Why doesn’t every computer have 256 char domain name, along with a private key to prove it is the sole owner of the address?
Edits: For those technically inclined: Stuff like DHCP seems unnecessary if every device has a serial number based address that’s known not to collide. It seems way more simple and faster than leasing dynamic addresses. On top of that with VOIP I can get phone calls even without cell service, even behind a NAT. Why is the network designed in such a way where that is possible, but I can’t buy a static address that will persist across networks endpoint changes (e.g. laptop connecting to a new unconfigured wifi connection) such that I can initiate a connection to my laptop while it is behind a NAT.
- Yes, it would be a privacy nightmare, I want to know why it didnt turn out that way
- When I say phone number, I mean including area/country code
- AFAIK IP addresses (even static public ones) are not equivlent to phone numbers. I don’t get a new phone number every time I connect to a new cell tower. Even if a static IP is assigned to a device, my understanding is that connecting the device to a new uncontrolled WiFi, especially a router with a NAT, will make it so that people who try to connect to the static IP will simply fail.
- No, MAC addresses are not equivalent phone numbers. 1. Phone numbers have one unique owner, MAC addresses can have many owners because they can be changed at any time to any thing on most laptops. 2. A message can’t be sent directly to a MAC address in the same way as a phone number
- Yes, IMEI is unique, but my laptop doesn’t have one and even if it did its not the same as an eSim or sim card. We can send a message to an activated Sim, we can’t send a message to an IMEI or serial number
Thank you for such a long and detailed post! I indeed did not know about things beyond the SIM, and I didn’t know about the extra details about the country codes either. That is extremely interesting to me.
With the phone spoofing though, does that mean two factor with a phone number is basically useless? If I had authentication based on a MAC address, it would take seconds to break it. But I think, and sure hope, that auth based on phone numbers is more secure.

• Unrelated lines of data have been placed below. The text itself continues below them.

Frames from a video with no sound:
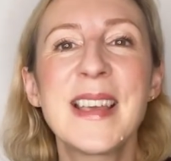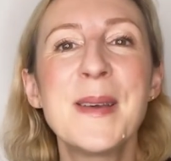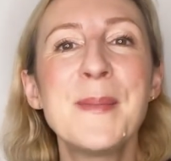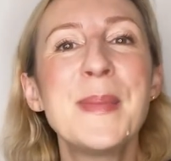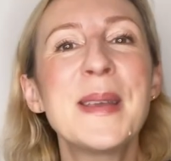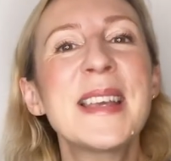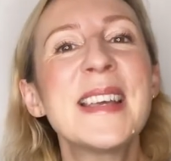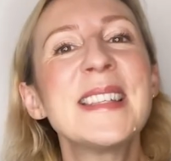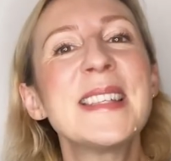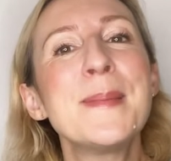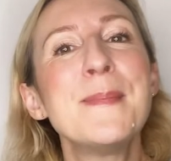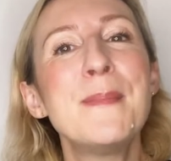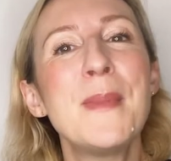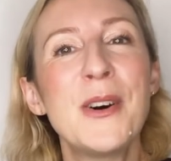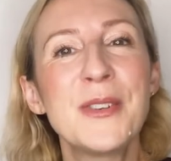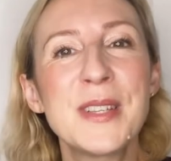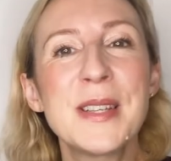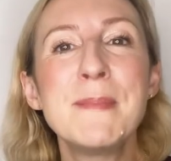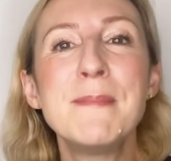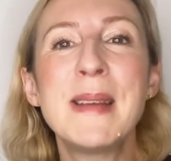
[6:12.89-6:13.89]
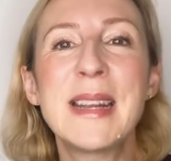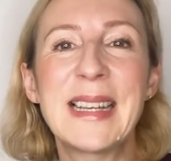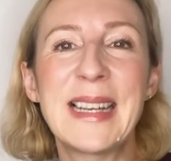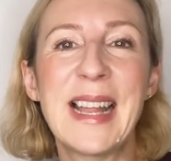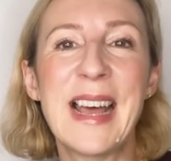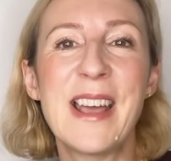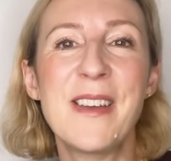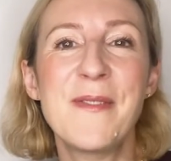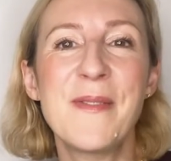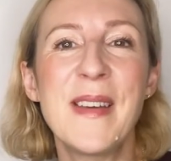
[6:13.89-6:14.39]
Because a modern
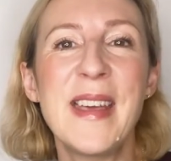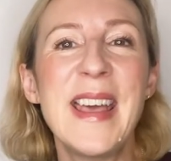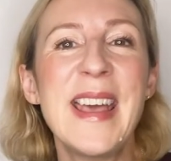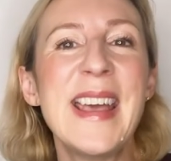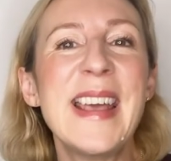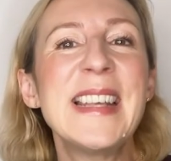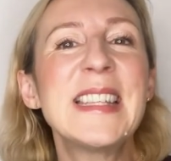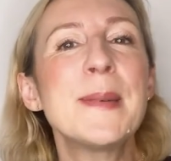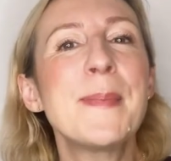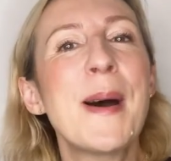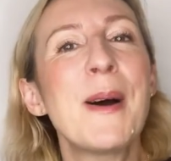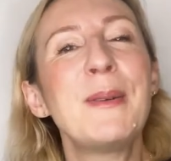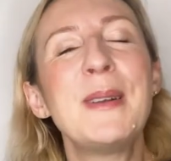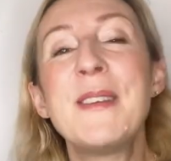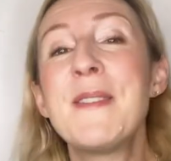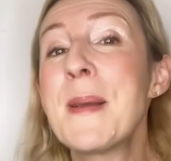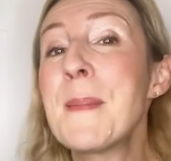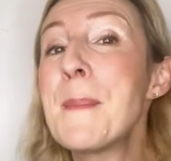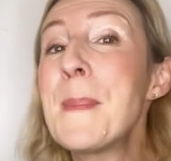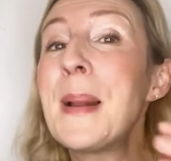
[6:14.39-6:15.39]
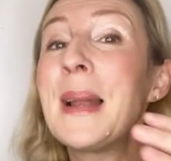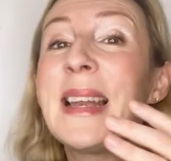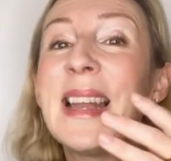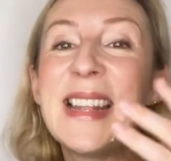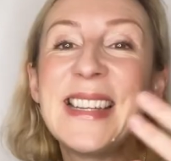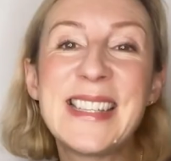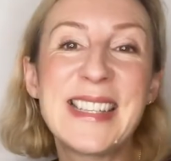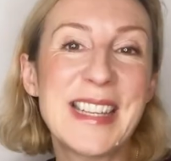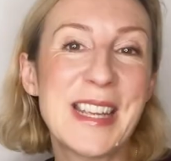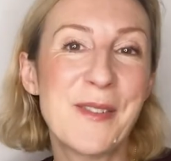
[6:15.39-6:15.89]
midlife is about living
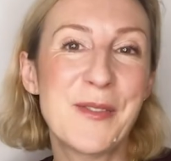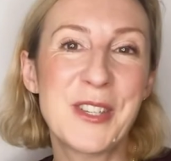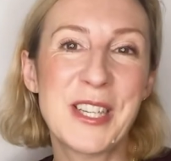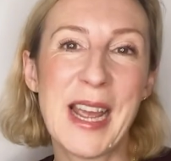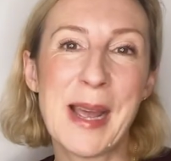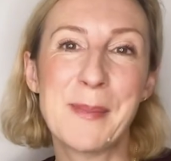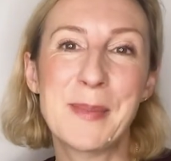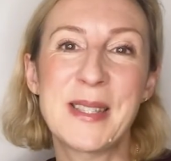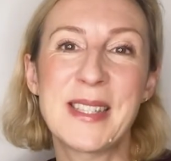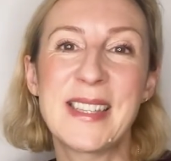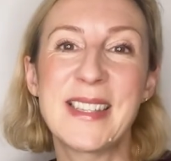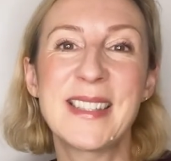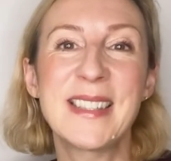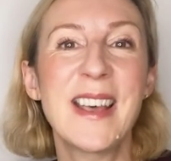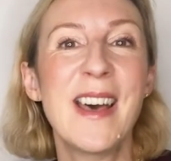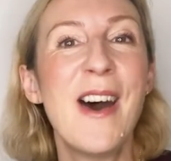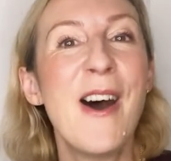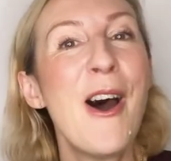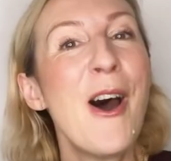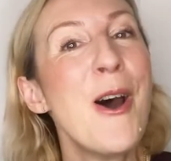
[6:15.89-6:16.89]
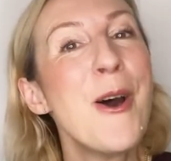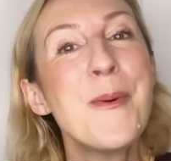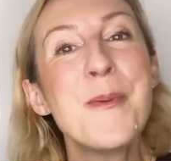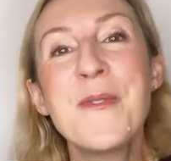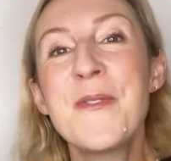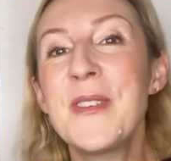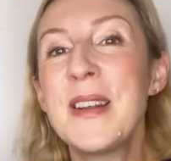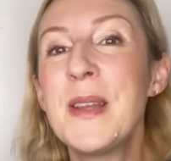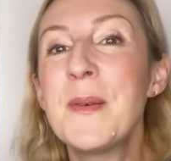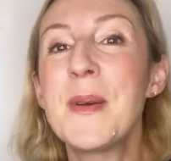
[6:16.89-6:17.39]
plenty of chapters,
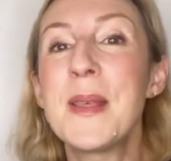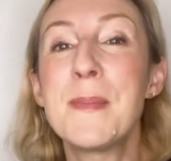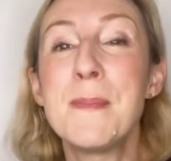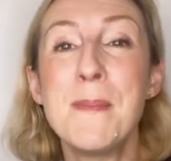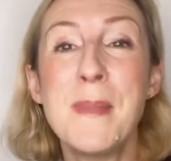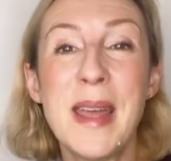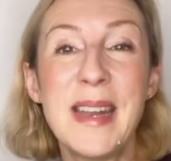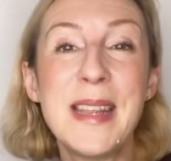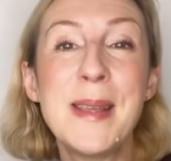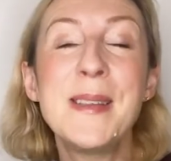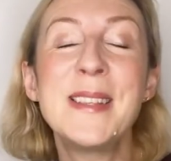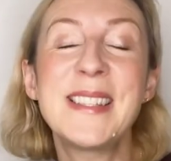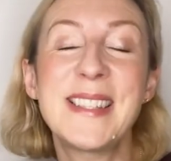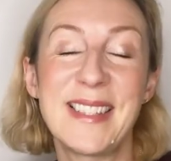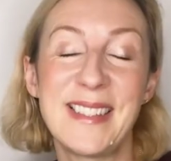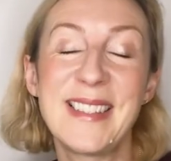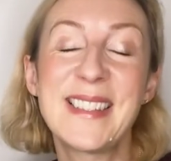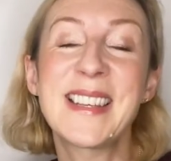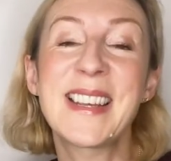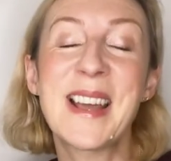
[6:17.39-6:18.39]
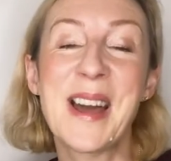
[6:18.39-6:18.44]
hopefully with many still to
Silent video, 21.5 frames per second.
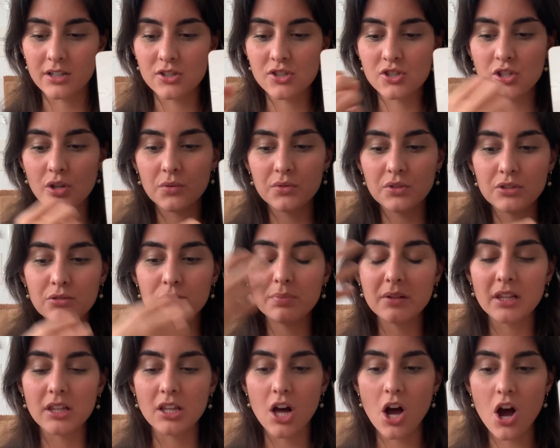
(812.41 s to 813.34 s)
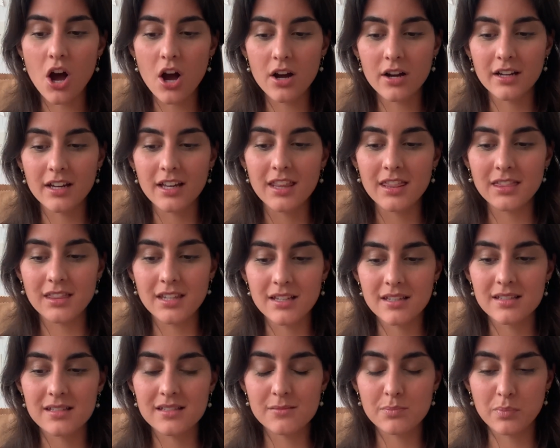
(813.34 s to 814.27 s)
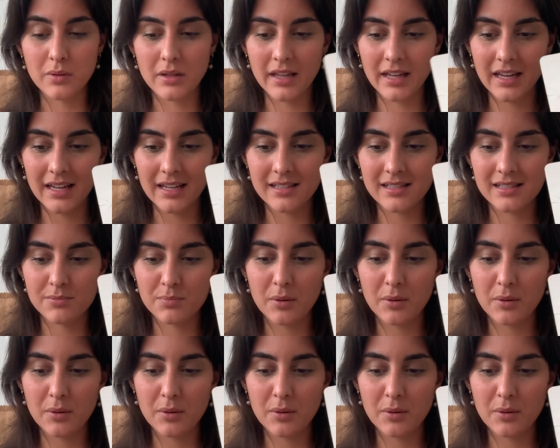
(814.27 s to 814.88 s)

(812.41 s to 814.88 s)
so you belong in this place.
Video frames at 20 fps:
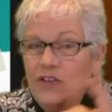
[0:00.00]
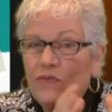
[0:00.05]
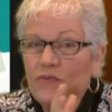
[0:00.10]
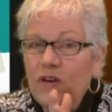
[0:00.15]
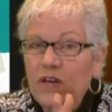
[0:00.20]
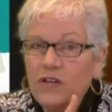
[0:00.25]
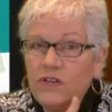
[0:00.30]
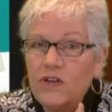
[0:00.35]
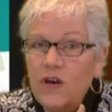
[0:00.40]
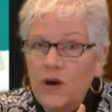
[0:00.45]
you
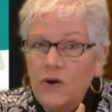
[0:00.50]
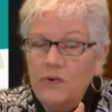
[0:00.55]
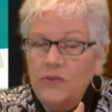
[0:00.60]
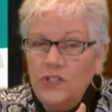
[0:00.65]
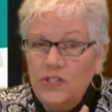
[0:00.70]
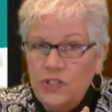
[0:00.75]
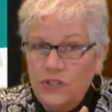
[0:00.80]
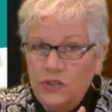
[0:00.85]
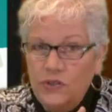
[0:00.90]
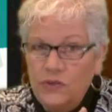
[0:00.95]
can go
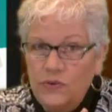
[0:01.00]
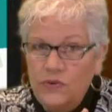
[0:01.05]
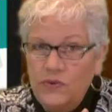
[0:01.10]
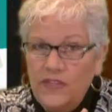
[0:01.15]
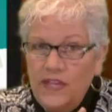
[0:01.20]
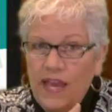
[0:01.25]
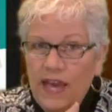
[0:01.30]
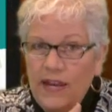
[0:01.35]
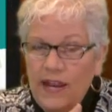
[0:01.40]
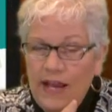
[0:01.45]
to
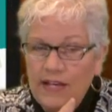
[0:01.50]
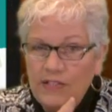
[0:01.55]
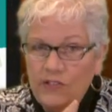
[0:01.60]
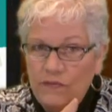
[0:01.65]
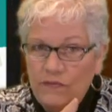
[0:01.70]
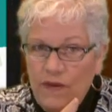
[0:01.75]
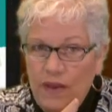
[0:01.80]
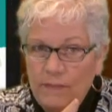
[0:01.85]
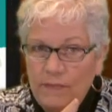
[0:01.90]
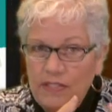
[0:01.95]
the
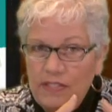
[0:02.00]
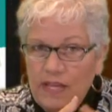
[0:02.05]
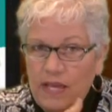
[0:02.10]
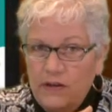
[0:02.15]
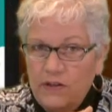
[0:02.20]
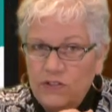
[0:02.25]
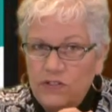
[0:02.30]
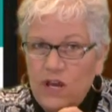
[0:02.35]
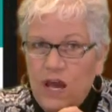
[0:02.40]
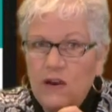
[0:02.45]

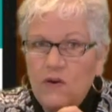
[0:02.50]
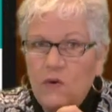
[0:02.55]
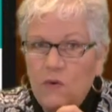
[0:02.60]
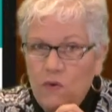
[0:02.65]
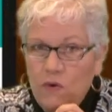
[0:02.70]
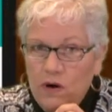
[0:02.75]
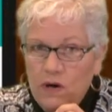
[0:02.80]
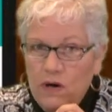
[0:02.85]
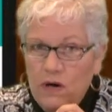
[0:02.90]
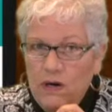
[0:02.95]

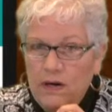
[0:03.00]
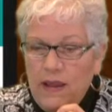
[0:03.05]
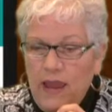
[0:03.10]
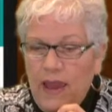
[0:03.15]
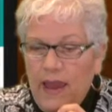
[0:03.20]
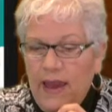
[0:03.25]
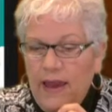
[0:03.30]
edasnerfamilycenter.org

I think your domain name answer – that for the most part computers didnt need them – is a very satisfying answer.
Spoofing is mostly done outbound. Anyone with enough money to buy SS7 line access can redirect almost any phone line in the world, though. It’s not cheap to get access to a network like that, but it’s also far from impossible. SIM jacking is a lot cheaper and just as effective, though.
Phone 2FA is better than nothing, but worse than almost all other options. Turn it on if it’s the only 2FA method, better leave it off if you can use TOTP or another 2FA mechanism.
Wow that’s super interesting to know. So its still got some resistance, but a lot less than I thought. Thanks again for sharing!
Phone number 2FA isn’t useless, insomuch as it’s better than no 2FA at all, but it is easily the worst form of 2FA because SIM jacking (usually involves a scammer tricking a customer service agent into migrating your phone number to their device instead of yours in order to intercept the 2FA messages) is laughably simple using easily acquired info such as your DOB, address, and last 4 of your SSN.
If phone 2FA is the only option, use it. But don’t use it if you have any other option.